- _Goal of the exercise_
From top to bottom, retype the data exactly, passing over any picture.

[Collected data entries]

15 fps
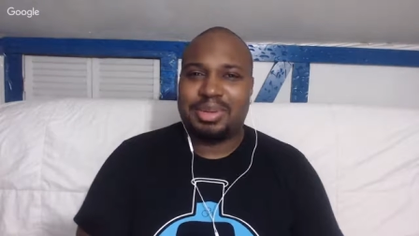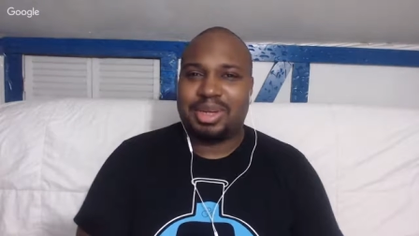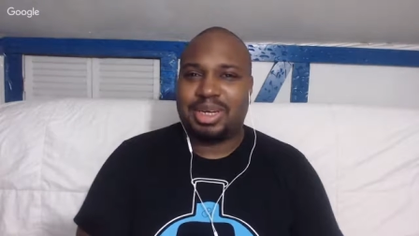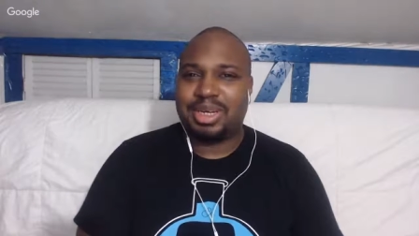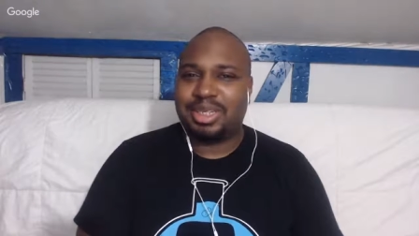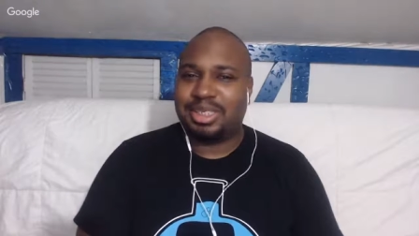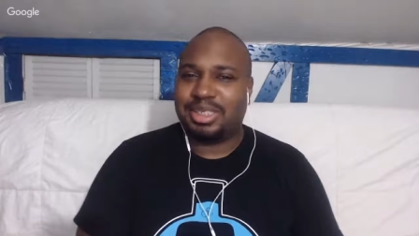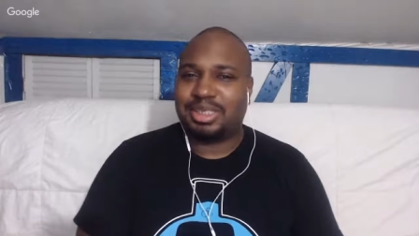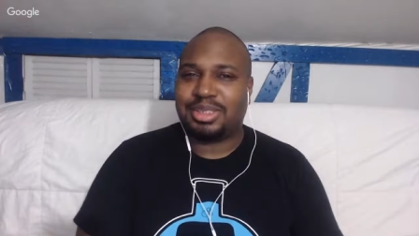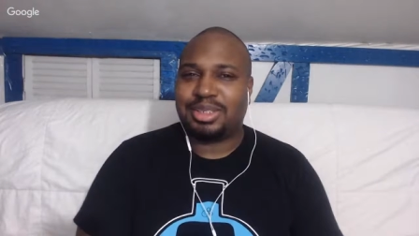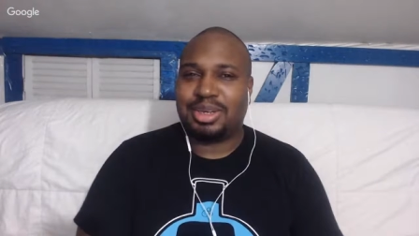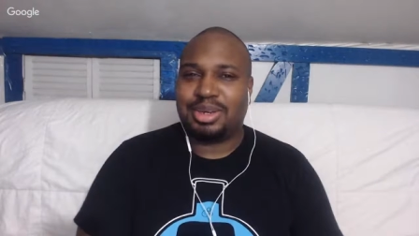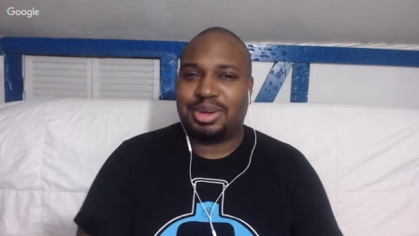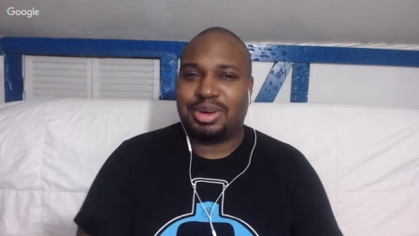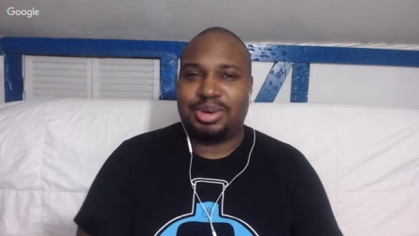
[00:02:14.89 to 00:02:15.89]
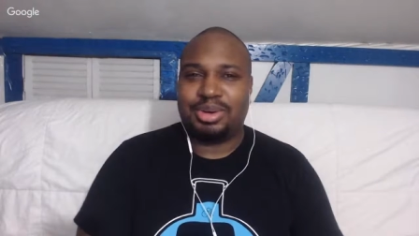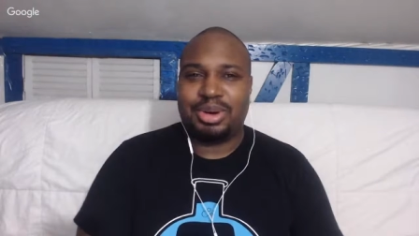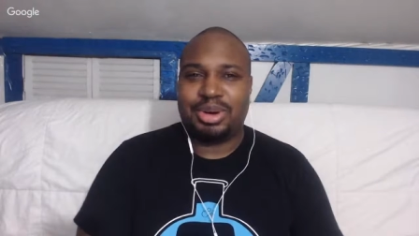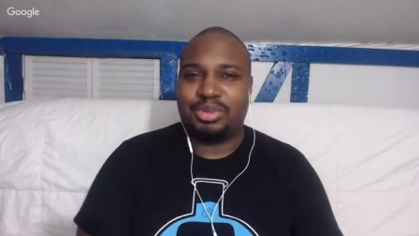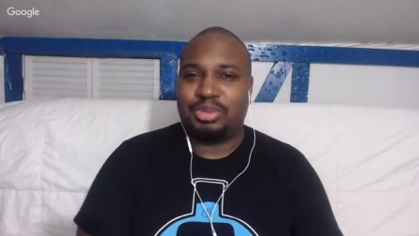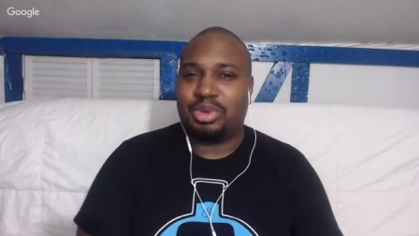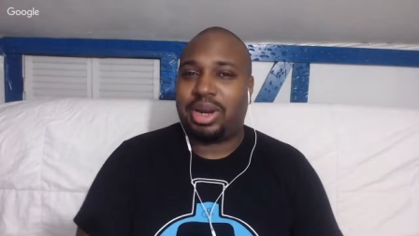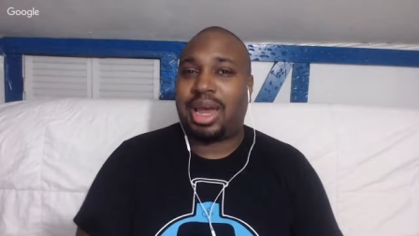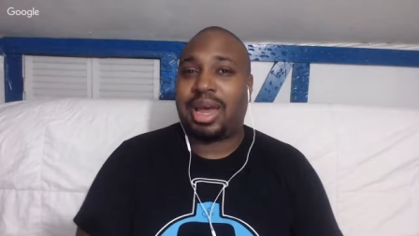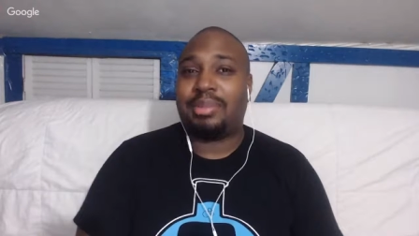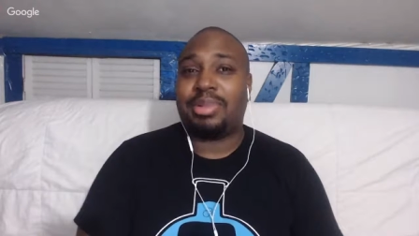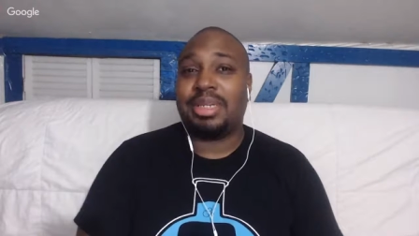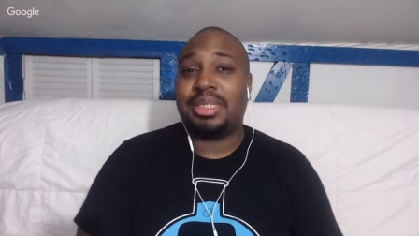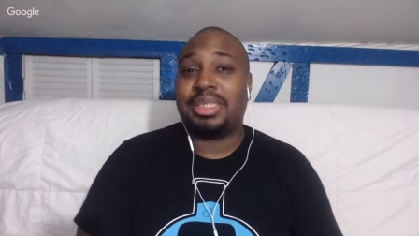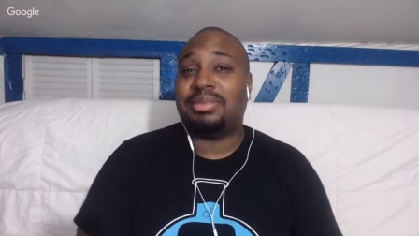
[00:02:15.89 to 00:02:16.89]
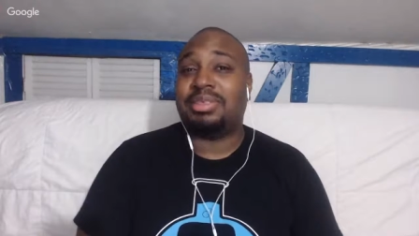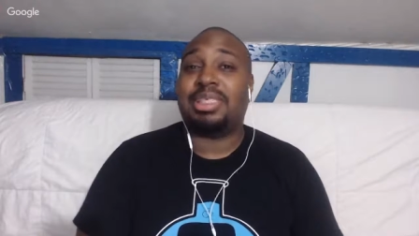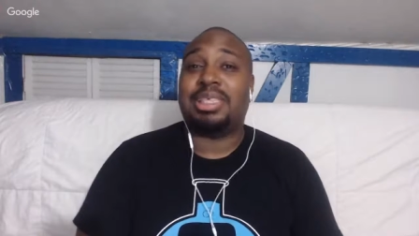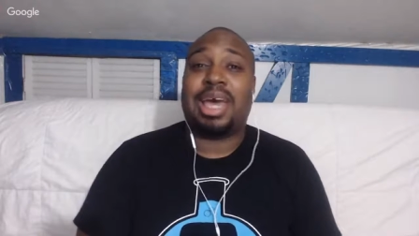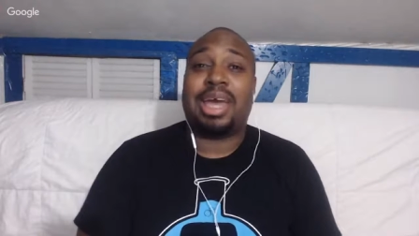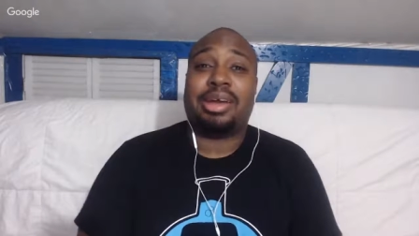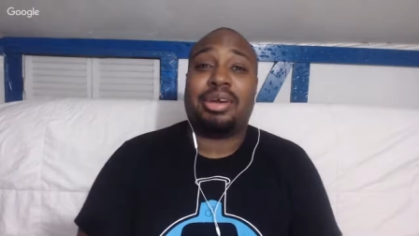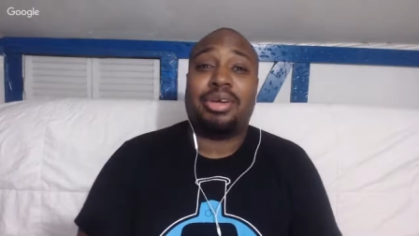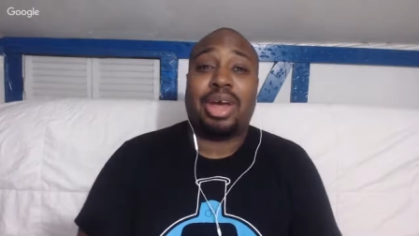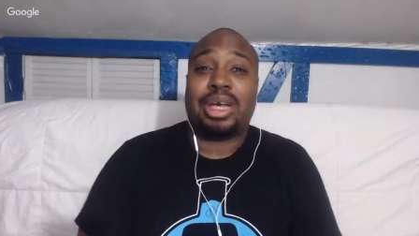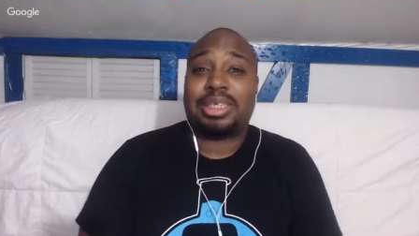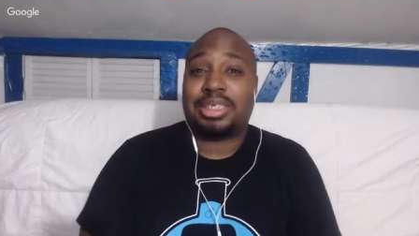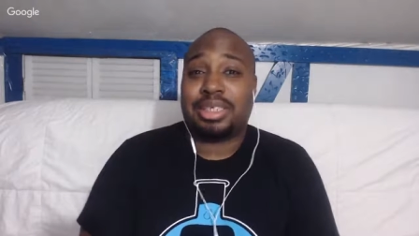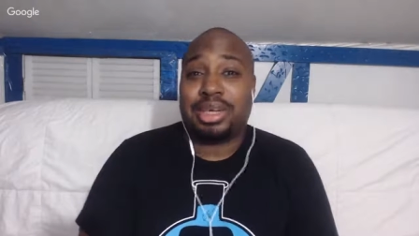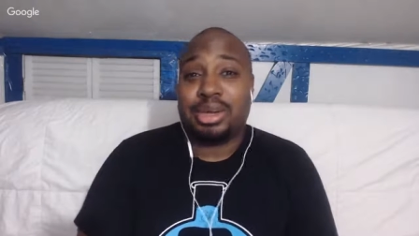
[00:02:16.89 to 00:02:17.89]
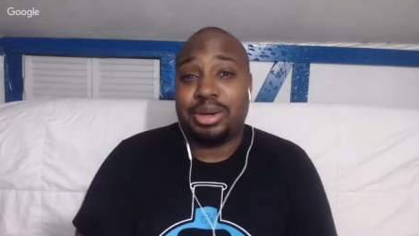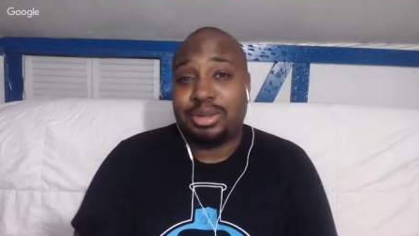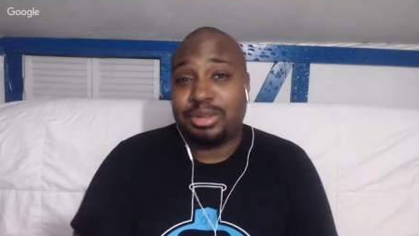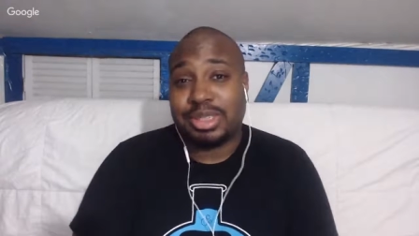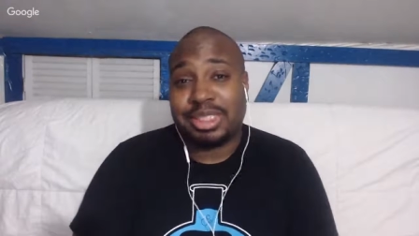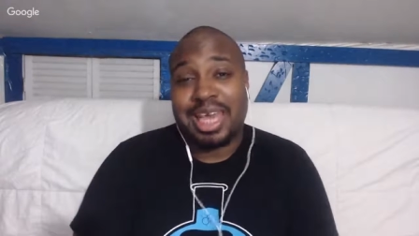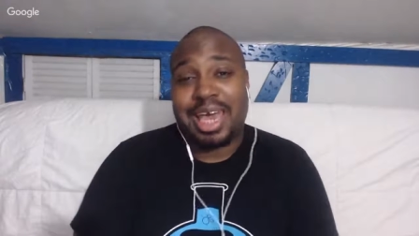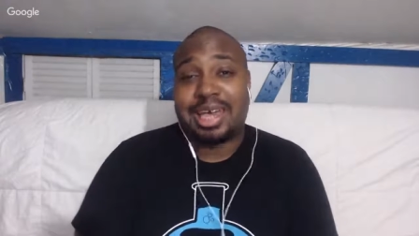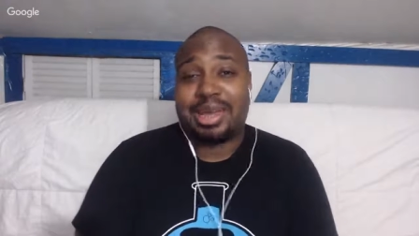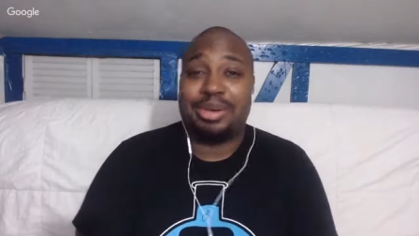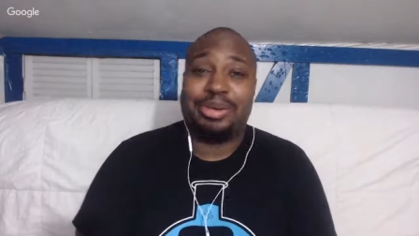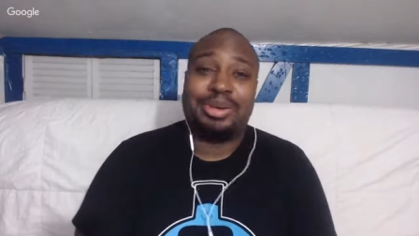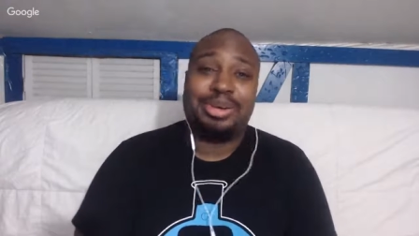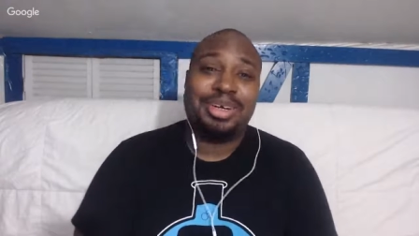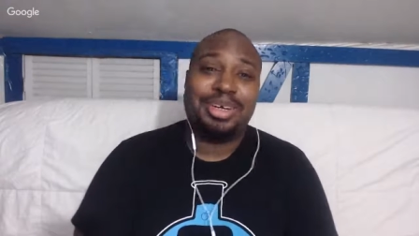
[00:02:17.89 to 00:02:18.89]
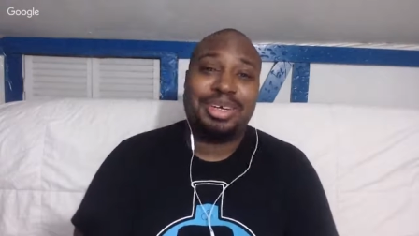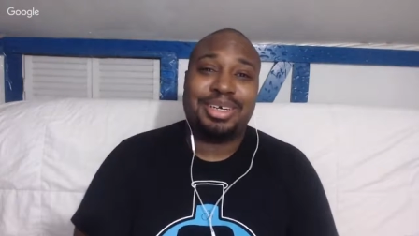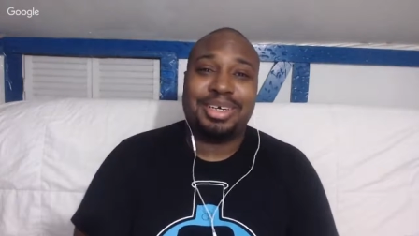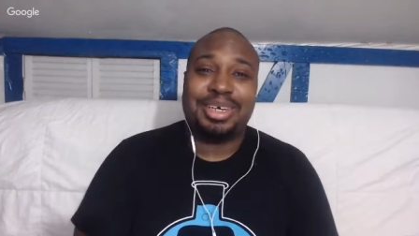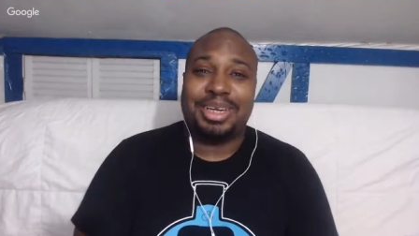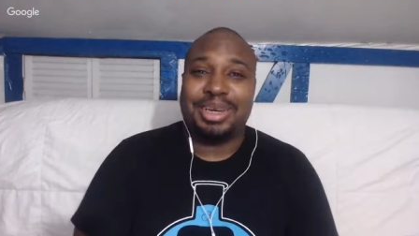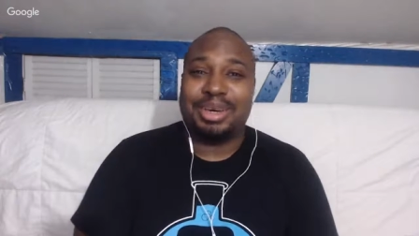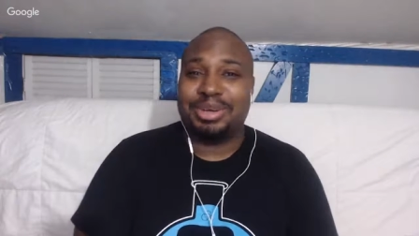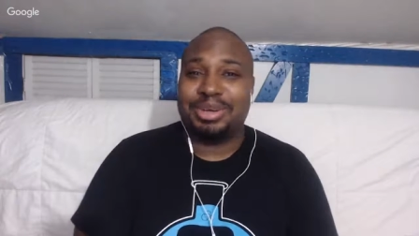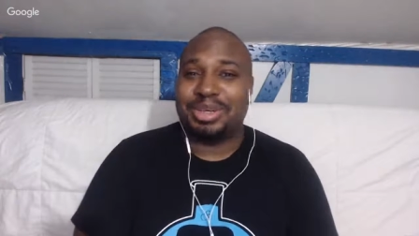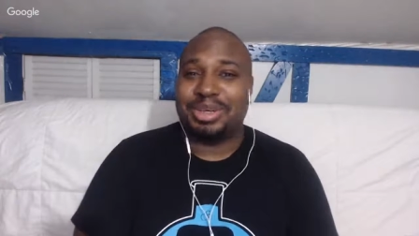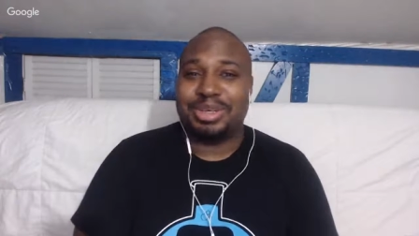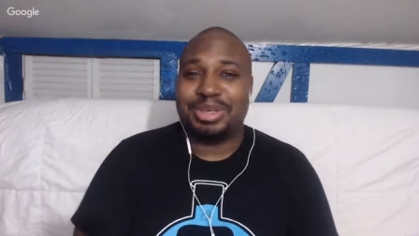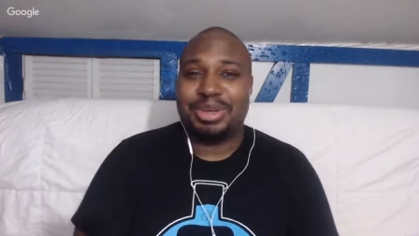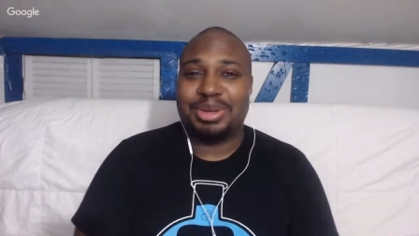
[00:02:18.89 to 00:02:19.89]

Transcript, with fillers: because you know uh, what happens if the tiger actually goes tiger you know, you, you mm-hmm.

- _Result of this exercise_
15 fps
[00:02:14.89 to 00:02:15.89]
[00:02:15.89 to 00:02:16.89]
[00:02:16.89 to 00:02:17.89]
[00:02:17.89 to 00:02:18.89]
[00:02:18.89 to 00:02:19.89]

Transcript, with fillers: because you know uh, what happens if the tiger actually goes tiger you know, you, you mm-hmm.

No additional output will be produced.